Parmi les opinions exprimées depuis le début du débat sur les accommodements raisonnables, il y a la crainte que l'égalité entre les hommes et les femmes soit menacée. Quand une communauté exige qu'on givre les fenêtres d'un centre sportif pour cacher les femmes qui s'y entraînent en vêtements de sport, ou lorsqu'un membre de la communauté musulmane refuse d'être traité par une femme médecin, il y a remise en question de cette valeur fondamentale, une valeur qui ne devrait pourtant pas être négociable.
Le Conseil du statut de la femme (CSF), lui, n'est pas rassuré. Dans son avis rendu public hier, et qui sera présenté à la fin novembre devant la commission Bouchard-Taylor, il recommande d'amender la Charte des droits et libertés de la personne afin qu'il soit inscrit noir sur blanc (comme c'est le cas dans la Charte canadienne) que l'égalité des sexes ne doit souffrir d'aucun compromis.
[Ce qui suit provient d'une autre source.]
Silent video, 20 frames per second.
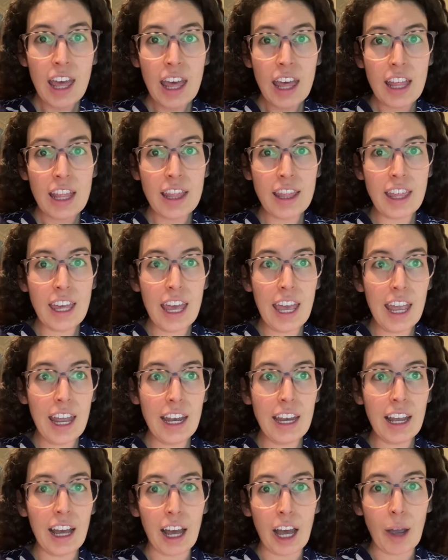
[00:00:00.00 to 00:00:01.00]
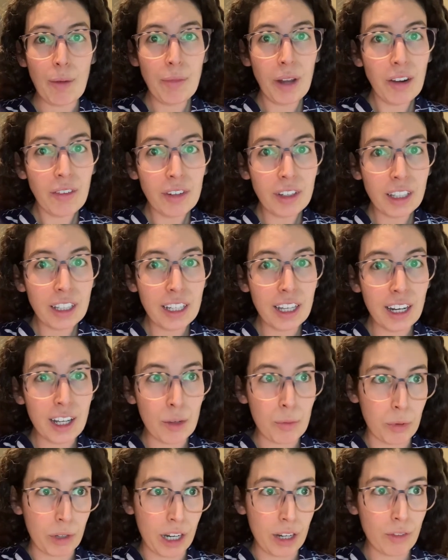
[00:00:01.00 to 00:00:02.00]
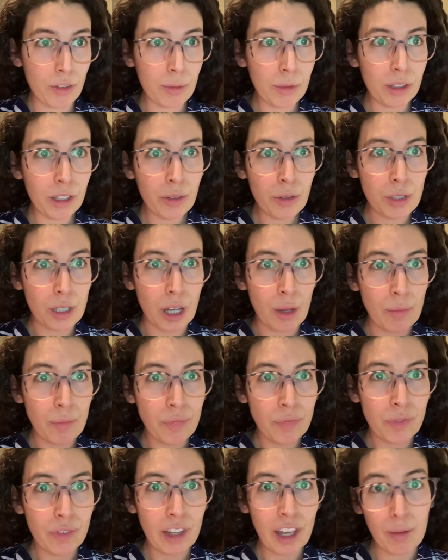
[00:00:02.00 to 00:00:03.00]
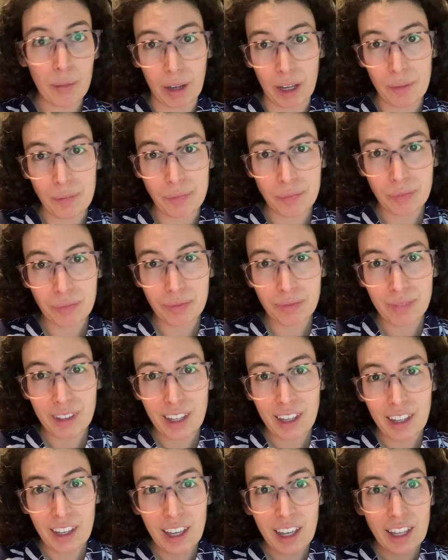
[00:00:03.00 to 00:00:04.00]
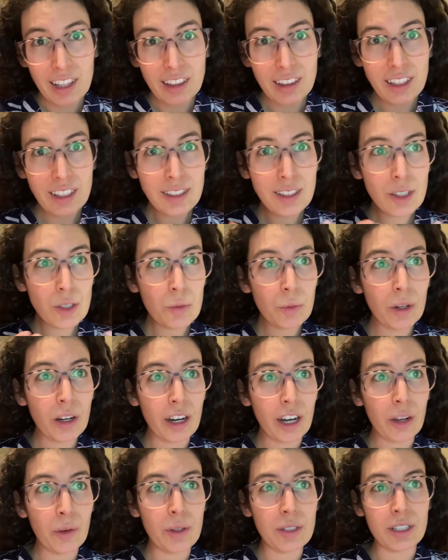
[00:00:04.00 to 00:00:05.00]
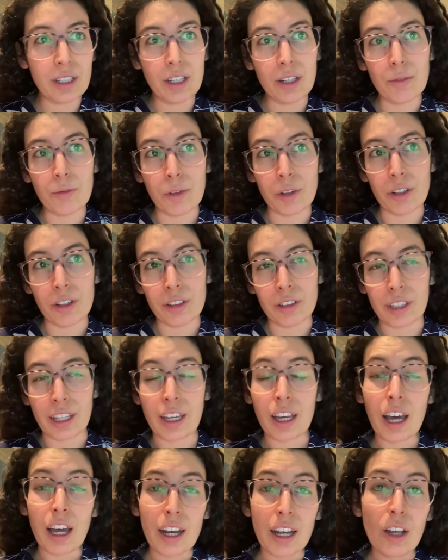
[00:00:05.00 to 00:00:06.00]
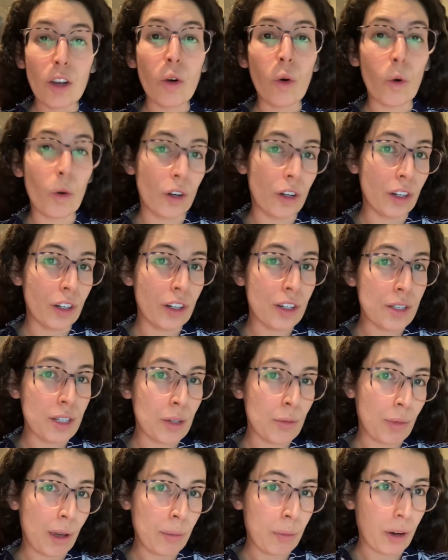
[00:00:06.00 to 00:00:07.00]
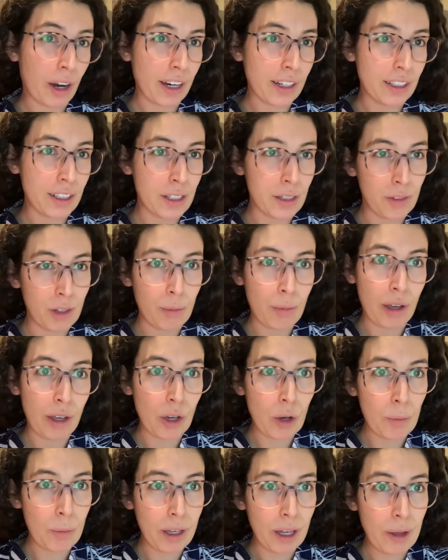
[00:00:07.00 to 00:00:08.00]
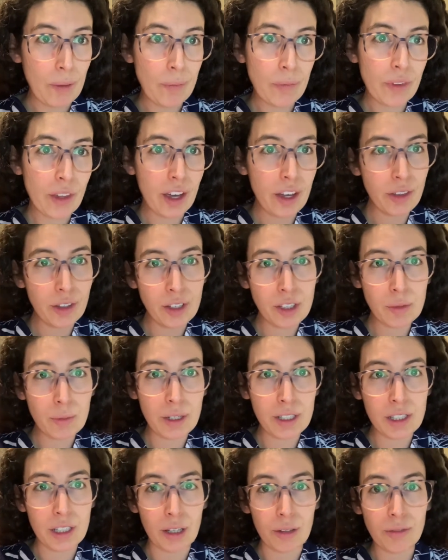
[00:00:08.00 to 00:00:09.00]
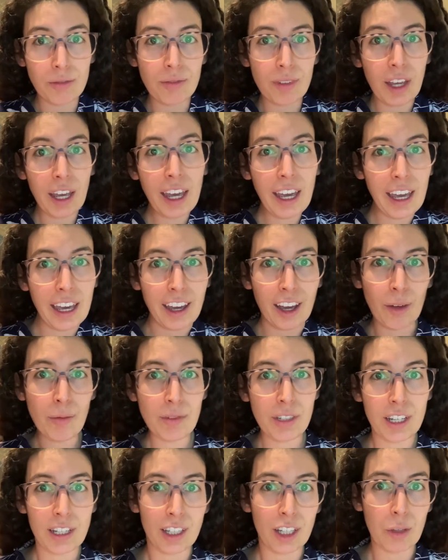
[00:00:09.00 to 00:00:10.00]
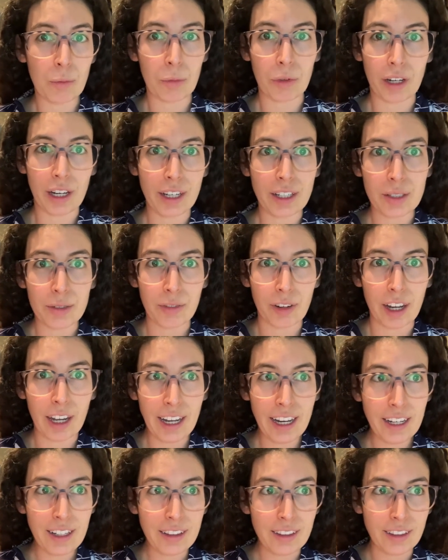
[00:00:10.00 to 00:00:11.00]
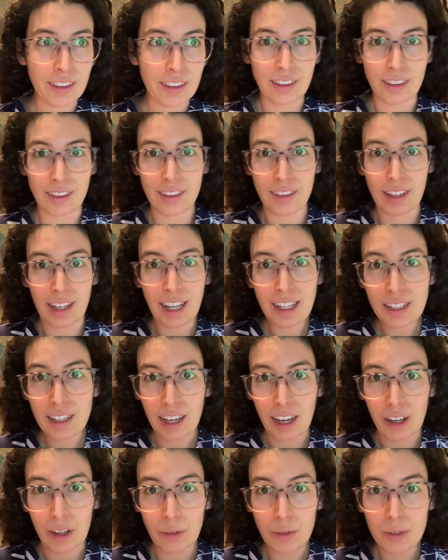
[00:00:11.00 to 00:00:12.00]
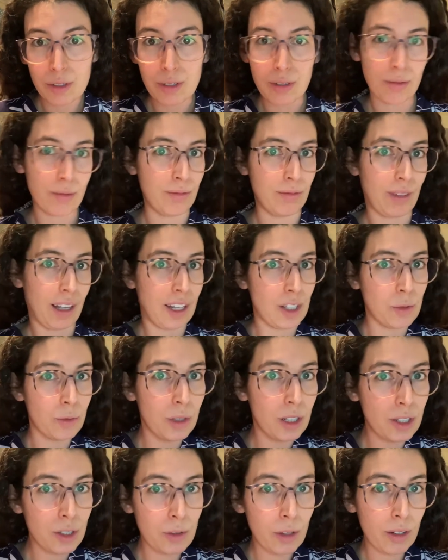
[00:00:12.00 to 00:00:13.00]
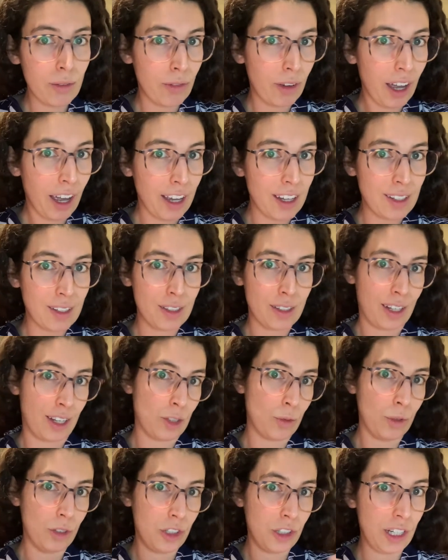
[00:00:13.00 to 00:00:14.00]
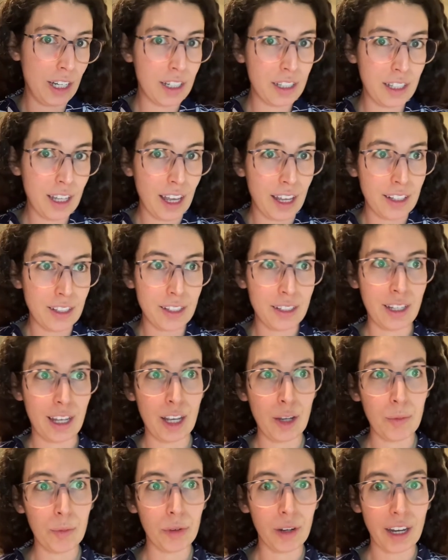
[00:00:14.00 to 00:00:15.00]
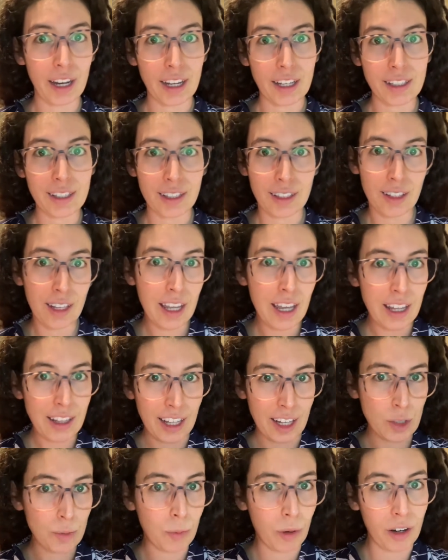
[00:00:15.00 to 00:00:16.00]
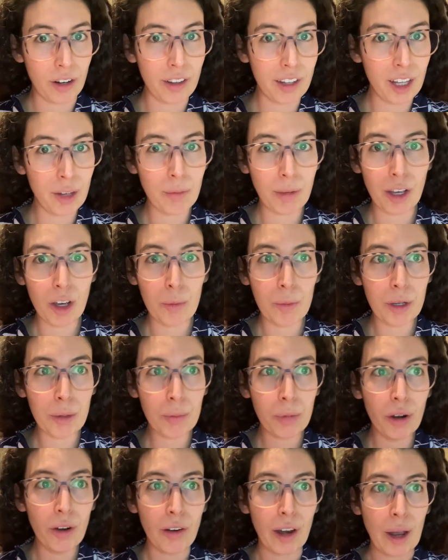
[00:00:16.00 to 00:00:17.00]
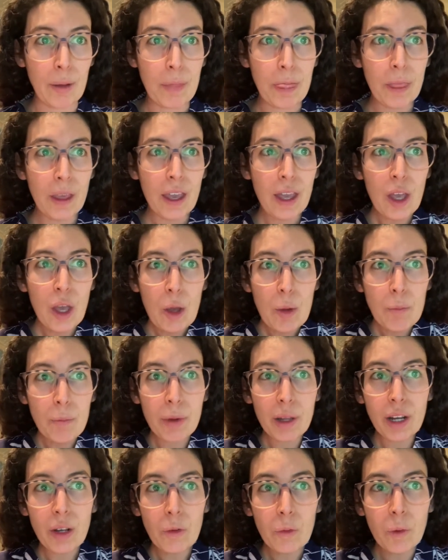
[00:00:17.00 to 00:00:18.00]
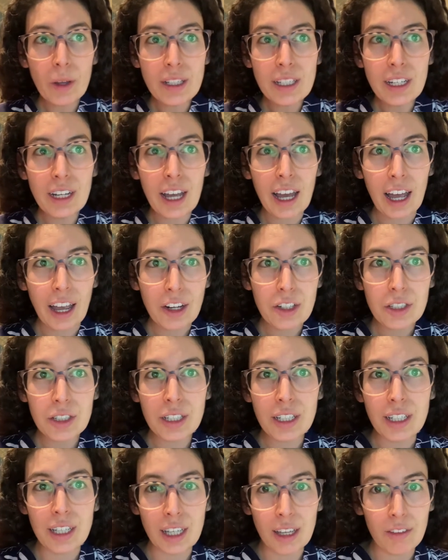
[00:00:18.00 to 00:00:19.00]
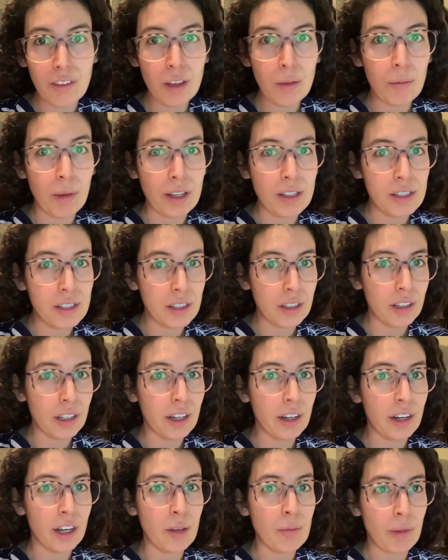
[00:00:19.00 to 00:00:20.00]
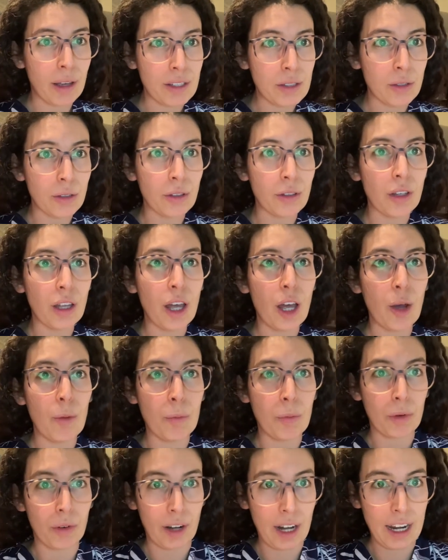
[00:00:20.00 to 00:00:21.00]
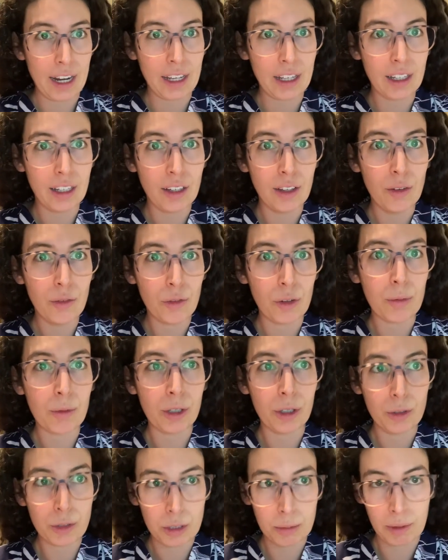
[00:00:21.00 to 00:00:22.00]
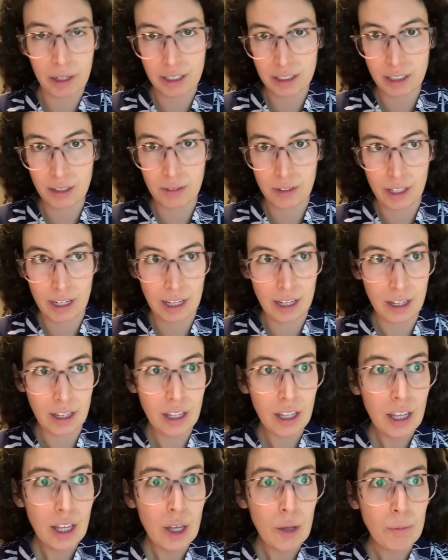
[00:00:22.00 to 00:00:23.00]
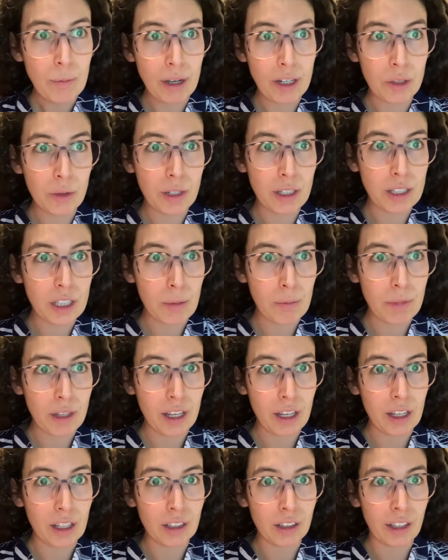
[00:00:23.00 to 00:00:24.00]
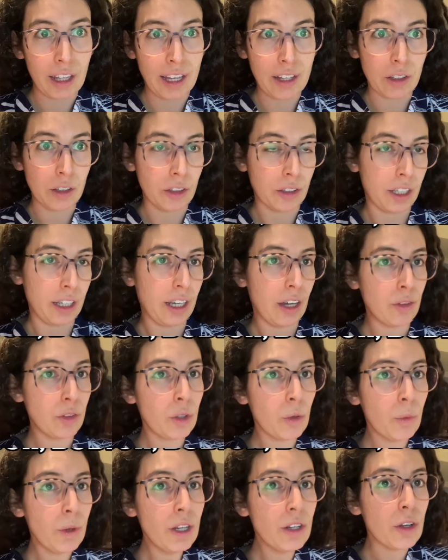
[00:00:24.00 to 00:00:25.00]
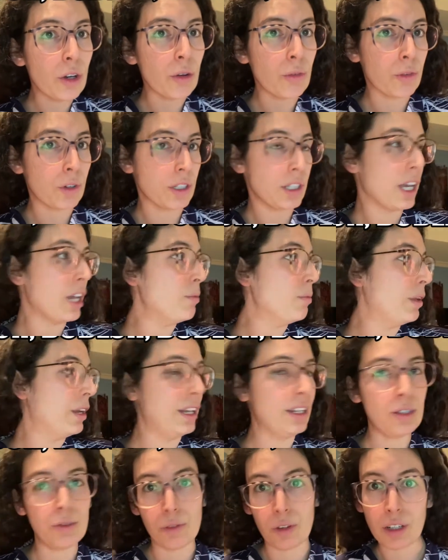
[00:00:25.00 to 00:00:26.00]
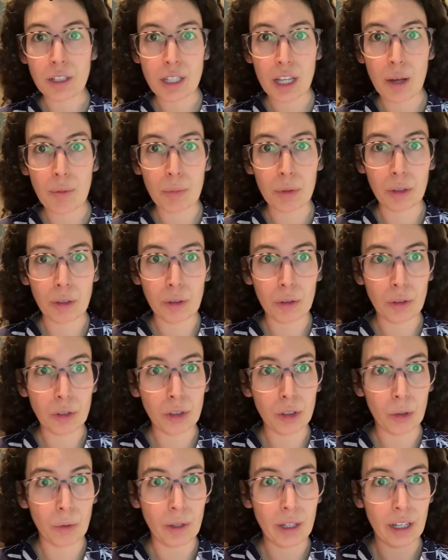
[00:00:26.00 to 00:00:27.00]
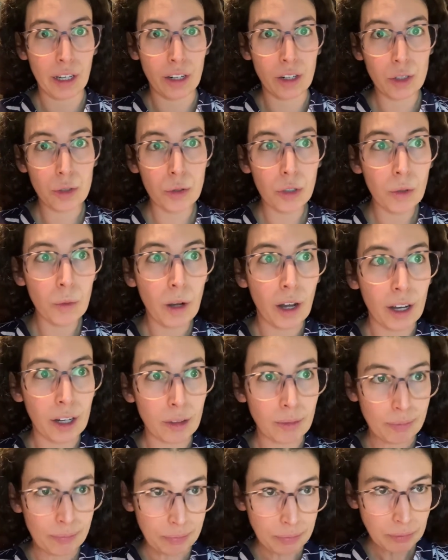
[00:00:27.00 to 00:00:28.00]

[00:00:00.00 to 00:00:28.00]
then I'm not really getting a break from close-up, am I? This is where I was inadvertently cutting corners in my practice of myopia. I thought to myself, hey, I'm taking breaks, right? That counts. That's what is advised. That's what Jake says. Take breaks. That's part of the Endmyopia program. But it wasn't actually giving my ciliary muscle a break from close-up activity by doing something like looking out the window for 10 minutes, for example, or going on a short walk.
Comme les tribunaux n'ont jamais eu à se prononcer sur cette question, le CSF estime qu'il vaut mieux adopter une série de mesures pour prévenir les coups.
L'organisme gouvernemental, qui s'est déjà positionné en faveur du port de voile en espérant que cela favoriserait l'intégration des petites filles dans les écoles, change son fusil d'épaule. Sa présidente affirme aujourd'hui qu'aucun accommodement ne devrait être toléré au nom de la liberté religieuse ou toute autre liberté.
Elle rappelle, comme plusieurs avant elle, que le port du voile ou de la burqa n'a rien à voir avec la religion (aucune religion n'exige d'une femme qu'elle se voile) et tout à voir avec l'oppression des femmes. Dans ce contexte, croit-on, ces voiles sont donc à proscrire en tout temps en public, que ce soit à l'école ou dans un centre commercial. Est-ce vraiment nécessaire de modifier la Charte pour protéger l'égalité entre hommes et femmes au Québec?
Et si oui, quelles seraient les implications puisque la Charte québécoise, contrairement à la Charte canadienne, s'applique tout aussi bien aux rapports privés que publics dans la société? Les experts devront se pencher sur ces enjeux au cours des prochains mois. S'ils découvrent le moindre interstice par lequel il est possible de s'introduire afin de menacer le principe d'égalité alors, oui, l'ajout d'une clause deviendrait nécessaire.
Le CSF recommande également la neutralité de l'État ainsi que l'interdiction pour ses employés d'arborer tout symbole religieux apparent dans le cadre de leur travail. Elle propose également que les valeurs communes de la société québécoise soient expliquées aux nouveaux arrivants. Sur ces deux points nous sommes complètement d'accord.
Par contre, il faut questionner la nécessité de modifier la Loi sur l'instruction publique. Le Conseil suggère en effet qu'on y affirme que la valeur de l'égalité entre les sexes soit véhiculée dans les politiques d'éducation.
L'avis recommande aussi qu'on instaure dès l'école primaire un cours d'éducation citoyenne qui enseignerait aux enfants l'existence des chartes et des droits garantis, comme celui de l'égalité homme-femme. Cela nous semble exagéré. S'il y a un milieu sensibilisé à l'égalité, c'est bien celui de l'éducation. Les manuels scolaires reflètent l'avancée des femmes dans la société et les enseignants véhiculent ces valeurs depuis longtemps.
«On n'est jamais trop prudent», nous dit le Conseil du statut de la femme dans cet avis. Son inquiétude est compréhensible, les acquis féministes étant récents et donc, encore fragiles. Dans ce contexte, vaut mieux prévenir que guérir. Assurons-nous seulement de ne pas sombrer dans la paranoïa.